1

How can I convert the following query to be compatible with Spark 1.6 which does not supported subqueries:

SELECT ne.device_id, sp.device_hostname
FROM `table1` ne INNER JOIN `table2` sp 
ON sp.device_hostname = 
                      (SELECT device_hostname FROM `table2` 
                      WHERE device_hostname LIKE 
                      CONCAT(ne.device_id,'%') ORDER BY device_hostname DESC LIMIT 1)
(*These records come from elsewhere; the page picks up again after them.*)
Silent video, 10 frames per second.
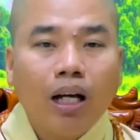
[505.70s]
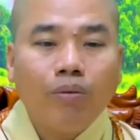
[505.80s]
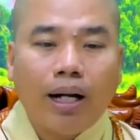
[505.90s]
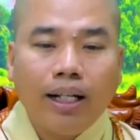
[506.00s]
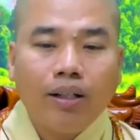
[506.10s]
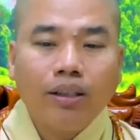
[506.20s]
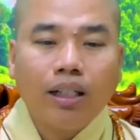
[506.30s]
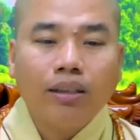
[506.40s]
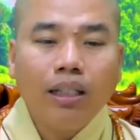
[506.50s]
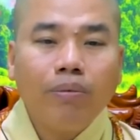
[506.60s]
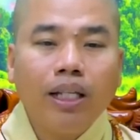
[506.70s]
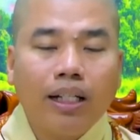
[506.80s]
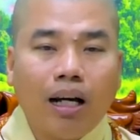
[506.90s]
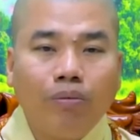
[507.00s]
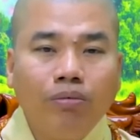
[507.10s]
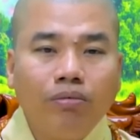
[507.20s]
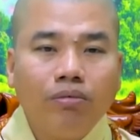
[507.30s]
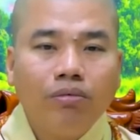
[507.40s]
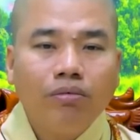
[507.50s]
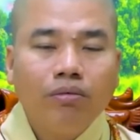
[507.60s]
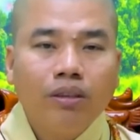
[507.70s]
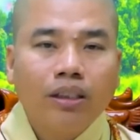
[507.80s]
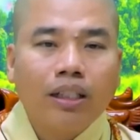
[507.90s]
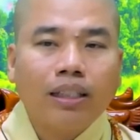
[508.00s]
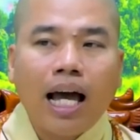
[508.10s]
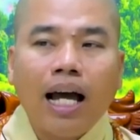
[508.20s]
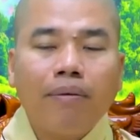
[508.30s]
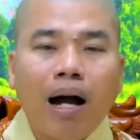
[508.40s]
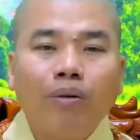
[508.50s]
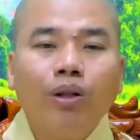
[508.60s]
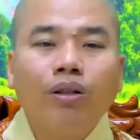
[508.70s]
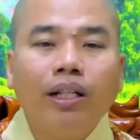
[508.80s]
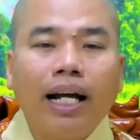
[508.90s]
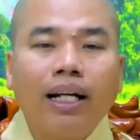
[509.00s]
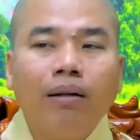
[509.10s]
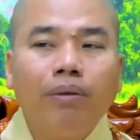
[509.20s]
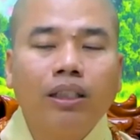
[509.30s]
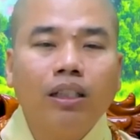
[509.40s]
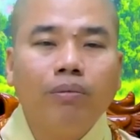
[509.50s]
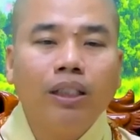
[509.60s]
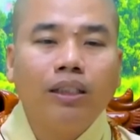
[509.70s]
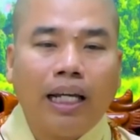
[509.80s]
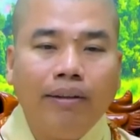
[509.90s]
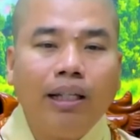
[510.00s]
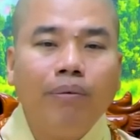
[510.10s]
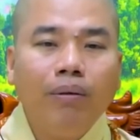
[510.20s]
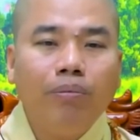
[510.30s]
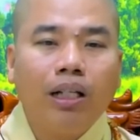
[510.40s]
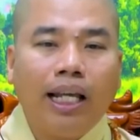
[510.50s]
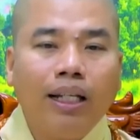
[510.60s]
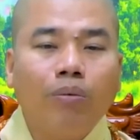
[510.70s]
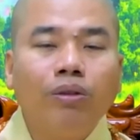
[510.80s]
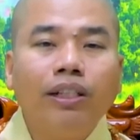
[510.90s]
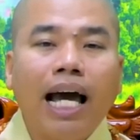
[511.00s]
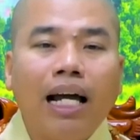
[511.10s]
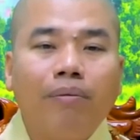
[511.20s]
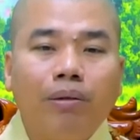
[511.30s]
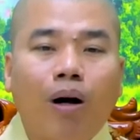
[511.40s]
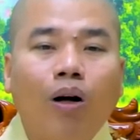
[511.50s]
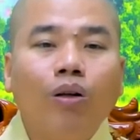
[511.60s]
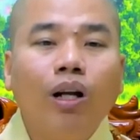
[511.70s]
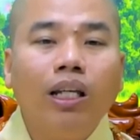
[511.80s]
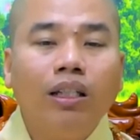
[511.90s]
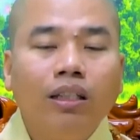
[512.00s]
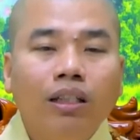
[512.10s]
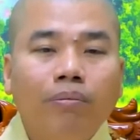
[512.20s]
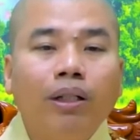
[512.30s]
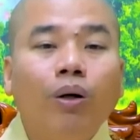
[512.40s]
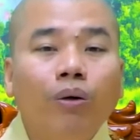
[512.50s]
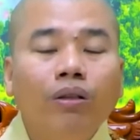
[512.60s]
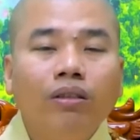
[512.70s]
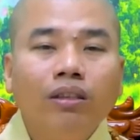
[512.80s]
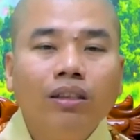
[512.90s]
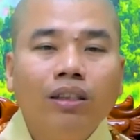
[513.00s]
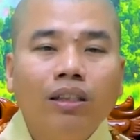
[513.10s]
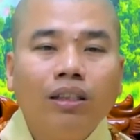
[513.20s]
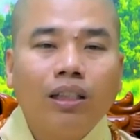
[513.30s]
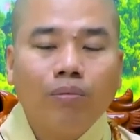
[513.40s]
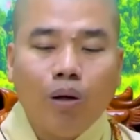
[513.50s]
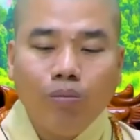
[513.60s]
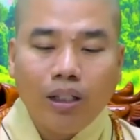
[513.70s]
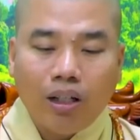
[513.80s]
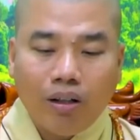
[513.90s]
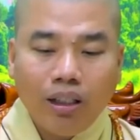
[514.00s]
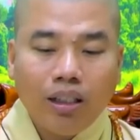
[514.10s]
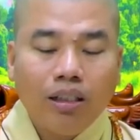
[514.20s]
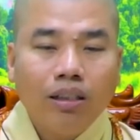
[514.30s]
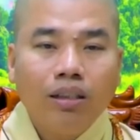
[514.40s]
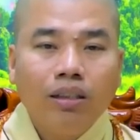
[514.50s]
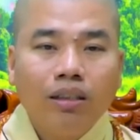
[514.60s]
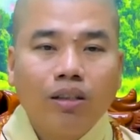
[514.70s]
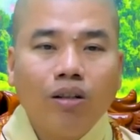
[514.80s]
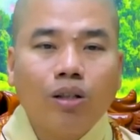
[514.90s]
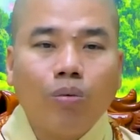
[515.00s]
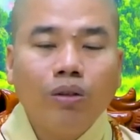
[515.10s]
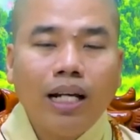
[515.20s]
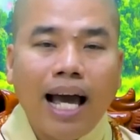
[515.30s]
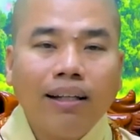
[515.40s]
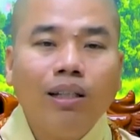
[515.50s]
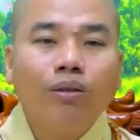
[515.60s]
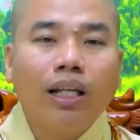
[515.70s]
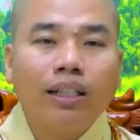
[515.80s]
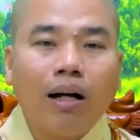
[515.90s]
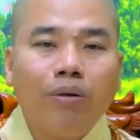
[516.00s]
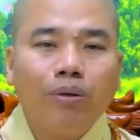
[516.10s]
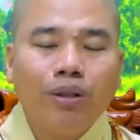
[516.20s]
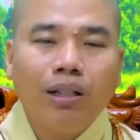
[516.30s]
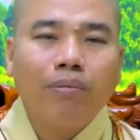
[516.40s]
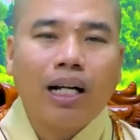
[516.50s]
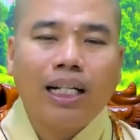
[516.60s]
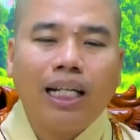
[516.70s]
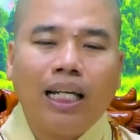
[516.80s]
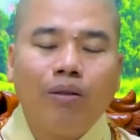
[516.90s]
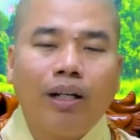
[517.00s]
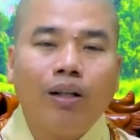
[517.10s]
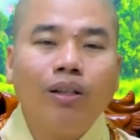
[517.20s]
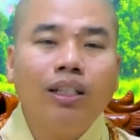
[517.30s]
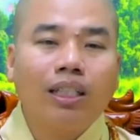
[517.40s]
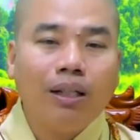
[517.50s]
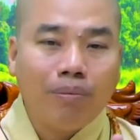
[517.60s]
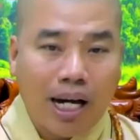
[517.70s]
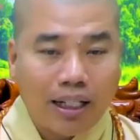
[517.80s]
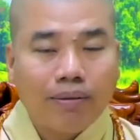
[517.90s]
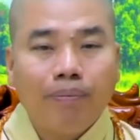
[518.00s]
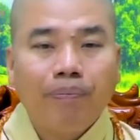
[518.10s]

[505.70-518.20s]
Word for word: không phải là nói thời tiết bây giờ nóng người ta bao nhiêu người ăn cơm bình thường mình chạy nhà bếp mình lấy cục nước đá mình bỏ vô ly mình uống trong bụng mình nói à có một cục nước đá nhiêu tiền đâu nhưng mà cái này không phải nói về tiền bạc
I have read that it supports subqueries specified in the FROM but not WHERE but the following also doesn't work:

SELECT * FROM (SELECT ne.device_id, sp.device_hostname
FROM `table1` ne INNER JOIN `table2` sp 
ON sp.device_hostname = 
                      (SELECT device_hostname FROM `table2` 
                      WHERE device_hostname LIKE 
                      CONCAT(ne.device_id,'%') ORDER BY device_hostname DESC LIMIT 1)) AS TA

My overall goal is to join two tables though only get the last record from table2. The SQL statements are valid though when I use them within a HiveContext.sql within Spark I get an Analysis Exception.

user6666914
  • 31
  • 1
  • 6

1 Answers1

0

You can use HiveContext and window functions (reference How to select the first row of each group?)

scala> Seq((1L, "foo")).toDF("id", "device_id").registerTempTable("table1")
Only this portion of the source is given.